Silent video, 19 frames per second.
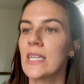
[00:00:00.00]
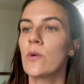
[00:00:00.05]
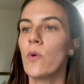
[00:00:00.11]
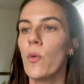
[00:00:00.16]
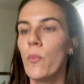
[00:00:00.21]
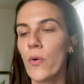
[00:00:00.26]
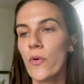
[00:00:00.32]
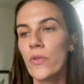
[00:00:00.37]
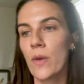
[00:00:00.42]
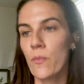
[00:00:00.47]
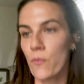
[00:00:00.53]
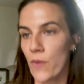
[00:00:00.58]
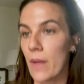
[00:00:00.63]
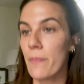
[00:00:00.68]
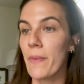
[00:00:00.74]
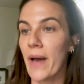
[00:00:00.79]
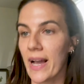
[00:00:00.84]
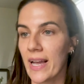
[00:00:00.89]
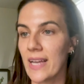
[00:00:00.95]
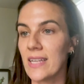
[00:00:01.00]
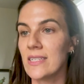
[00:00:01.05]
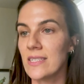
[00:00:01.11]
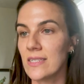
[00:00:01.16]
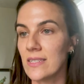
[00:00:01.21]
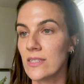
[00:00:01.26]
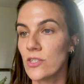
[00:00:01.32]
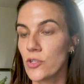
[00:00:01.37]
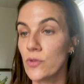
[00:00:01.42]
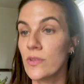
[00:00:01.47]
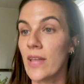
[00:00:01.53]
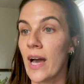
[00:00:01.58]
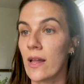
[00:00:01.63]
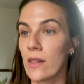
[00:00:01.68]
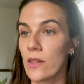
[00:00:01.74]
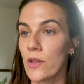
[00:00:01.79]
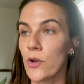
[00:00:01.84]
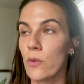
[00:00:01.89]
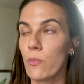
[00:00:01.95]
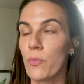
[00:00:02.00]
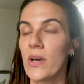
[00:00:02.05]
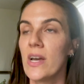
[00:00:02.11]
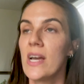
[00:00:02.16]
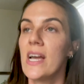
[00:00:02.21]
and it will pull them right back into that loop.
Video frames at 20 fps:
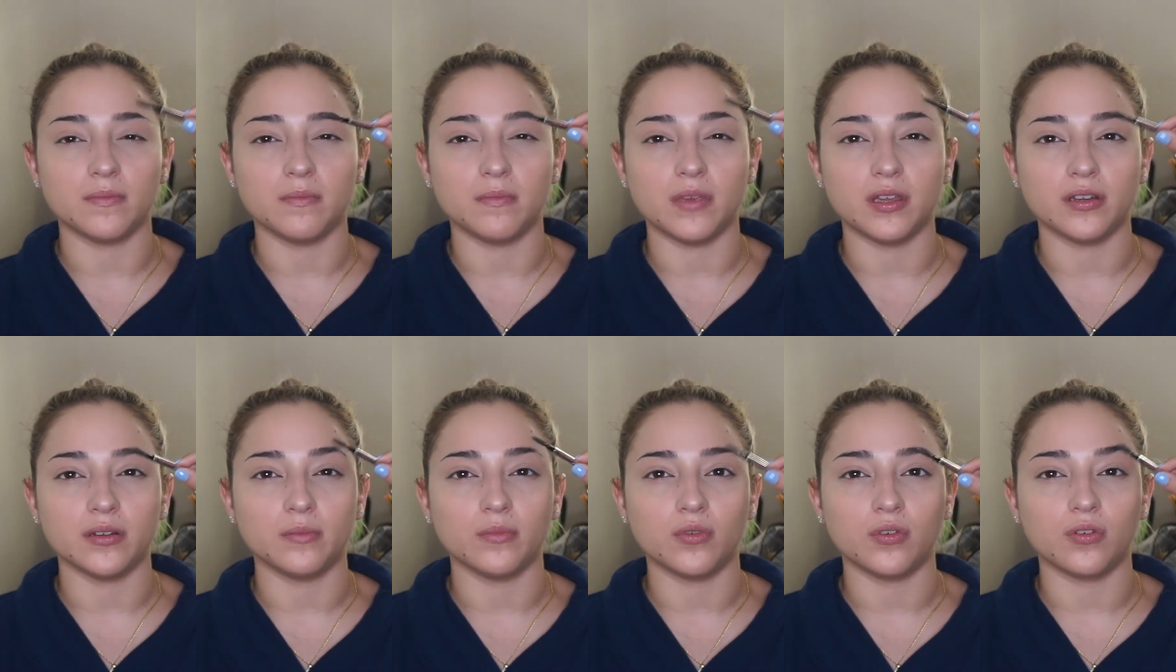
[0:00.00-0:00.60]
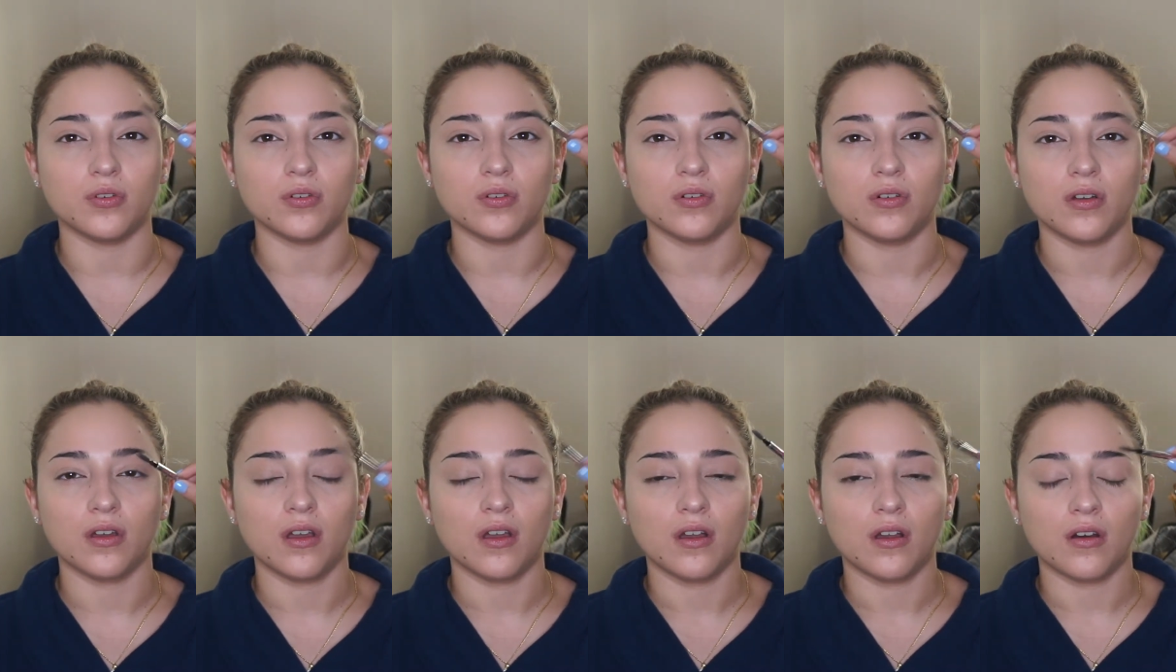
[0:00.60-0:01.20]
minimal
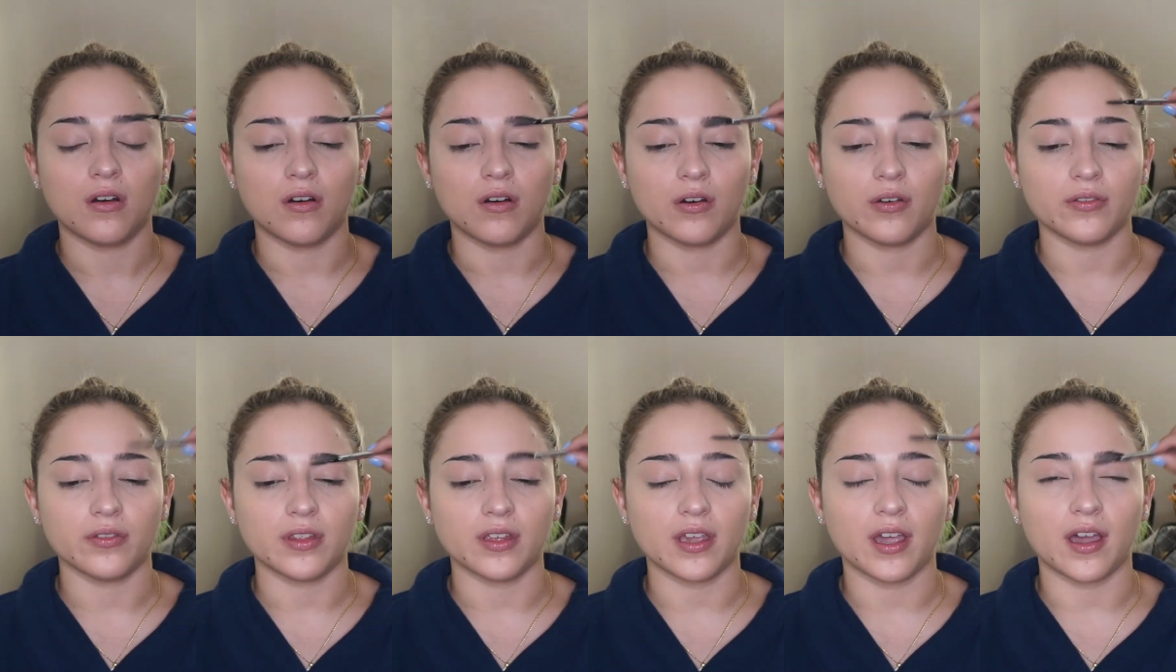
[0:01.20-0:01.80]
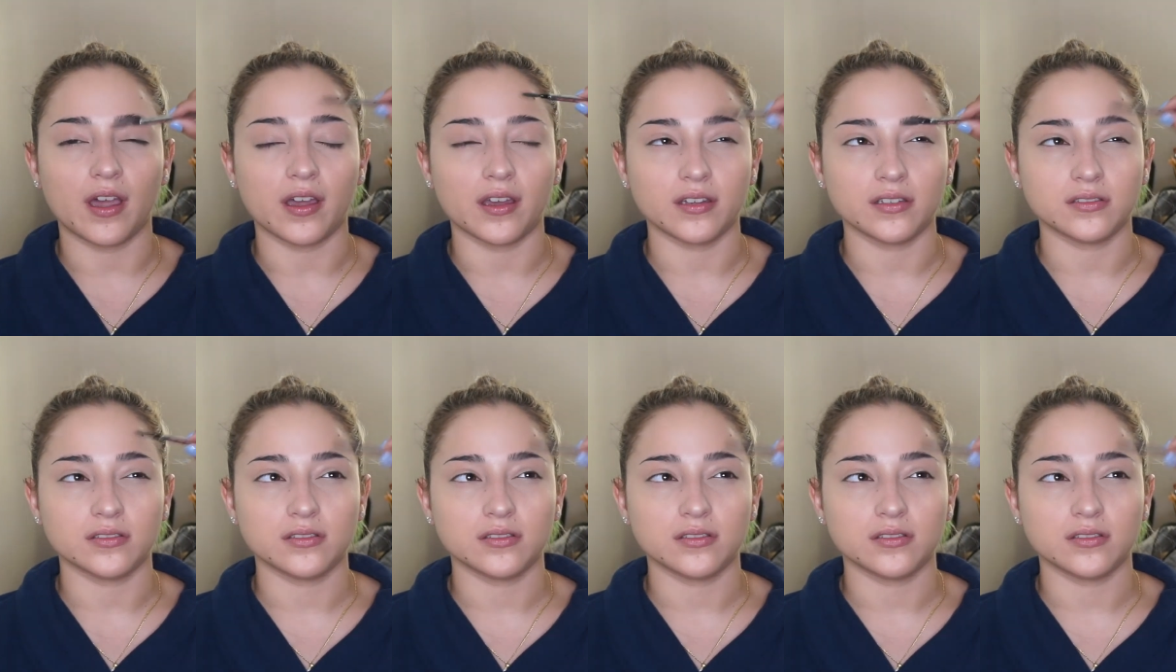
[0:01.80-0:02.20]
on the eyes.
━━━━━━━━
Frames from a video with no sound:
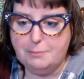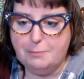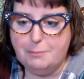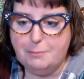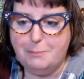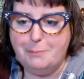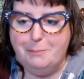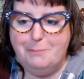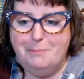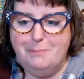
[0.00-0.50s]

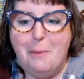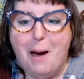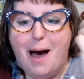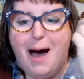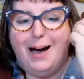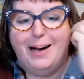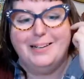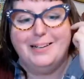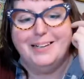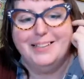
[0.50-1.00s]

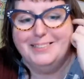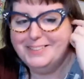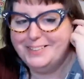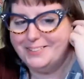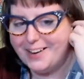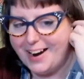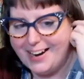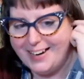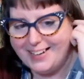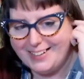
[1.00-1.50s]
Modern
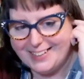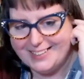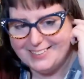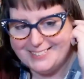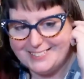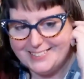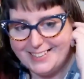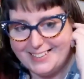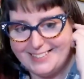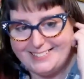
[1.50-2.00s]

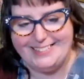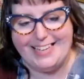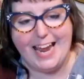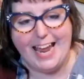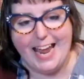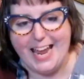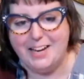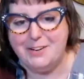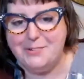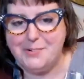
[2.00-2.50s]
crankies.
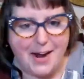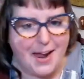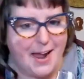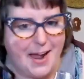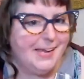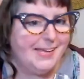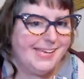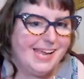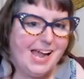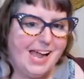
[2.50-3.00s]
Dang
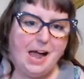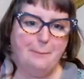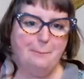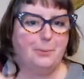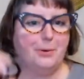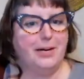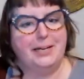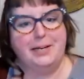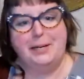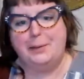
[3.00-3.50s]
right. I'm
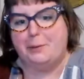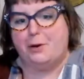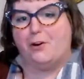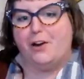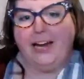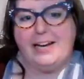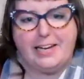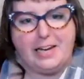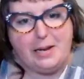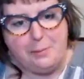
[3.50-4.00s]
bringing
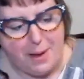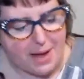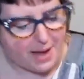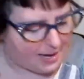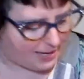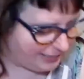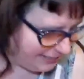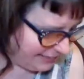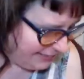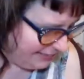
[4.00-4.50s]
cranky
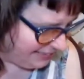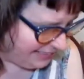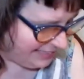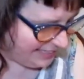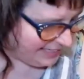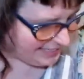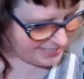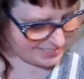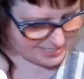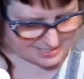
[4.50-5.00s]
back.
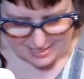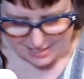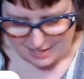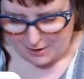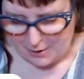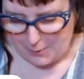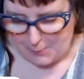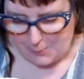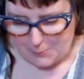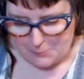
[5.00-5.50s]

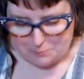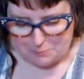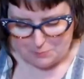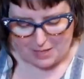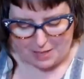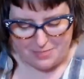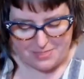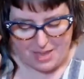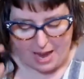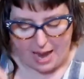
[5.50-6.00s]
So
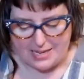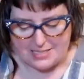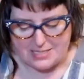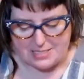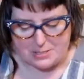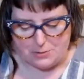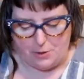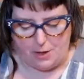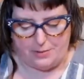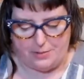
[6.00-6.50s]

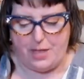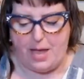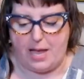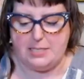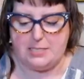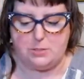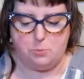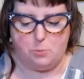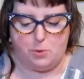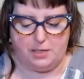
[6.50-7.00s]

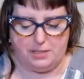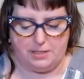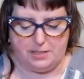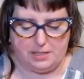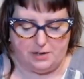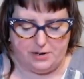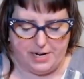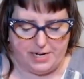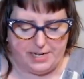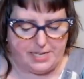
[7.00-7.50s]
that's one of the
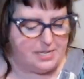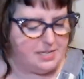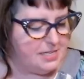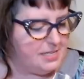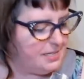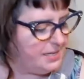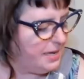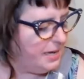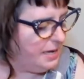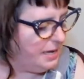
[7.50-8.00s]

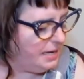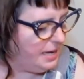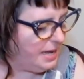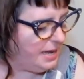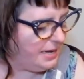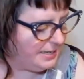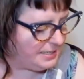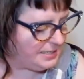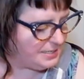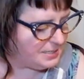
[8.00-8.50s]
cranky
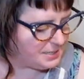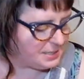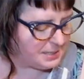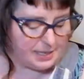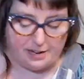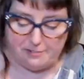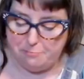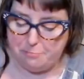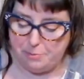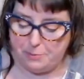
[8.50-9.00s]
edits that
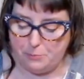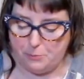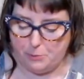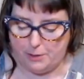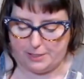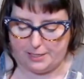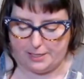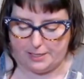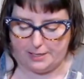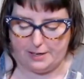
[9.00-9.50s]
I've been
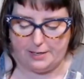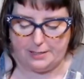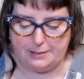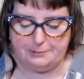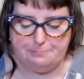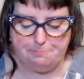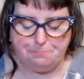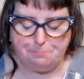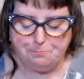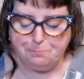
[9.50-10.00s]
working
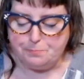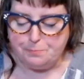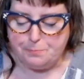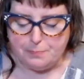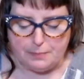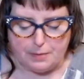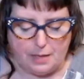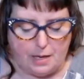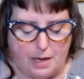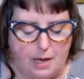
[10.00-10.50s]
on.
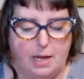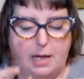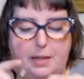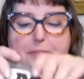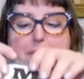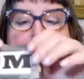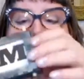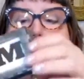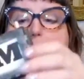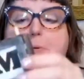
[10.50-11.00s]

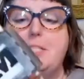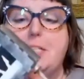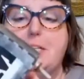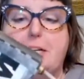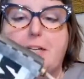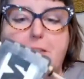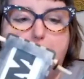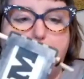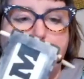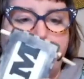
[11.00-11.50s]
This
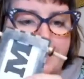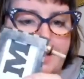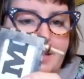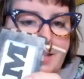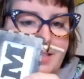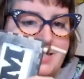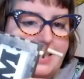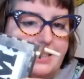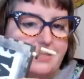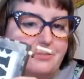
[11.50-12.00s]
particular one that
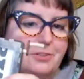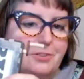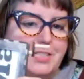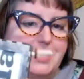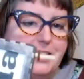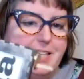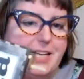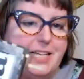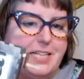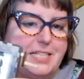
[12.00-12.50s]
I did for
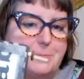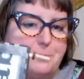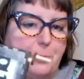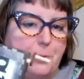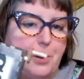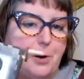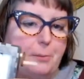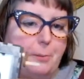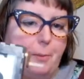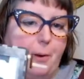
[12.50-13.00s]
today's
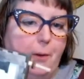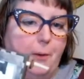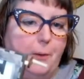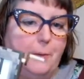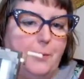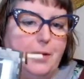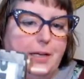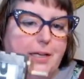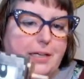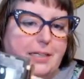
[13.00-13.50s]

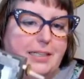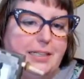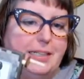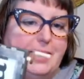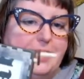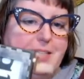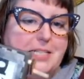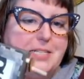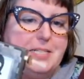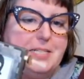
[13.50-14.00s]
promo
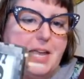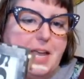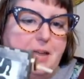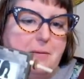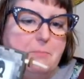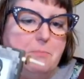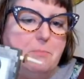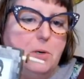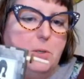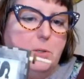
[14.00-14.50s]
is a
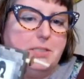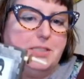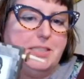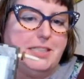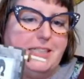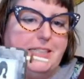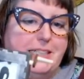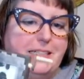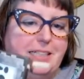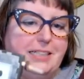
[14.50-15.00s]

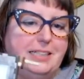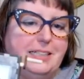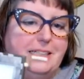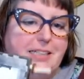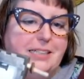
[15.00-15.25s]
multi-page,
━━━━━━━━
[What you will do] From the material above, output only the span of lines that starts at the one containing "[00:00:01.74]" and finishes at the one containing "[0:01.20-0:01.80]", word for word and free of pictures.

[Task answer]
[00:00:01.74]
[00:00:01.79]
[00:00:01.84]
[00:00:01.89]
[00:00:01.95]
[00:00:02.00]
[00:00:02.05]
[00:00:02.11]
[00:00:02.16]
[00:00:02.21]
and it will pull them right back into that loop.
Video frames at 20 fps:
[0:00.00-0:00.60]
[0:00.60-0:01.20]
minimal
[0:01.20-0:01.80]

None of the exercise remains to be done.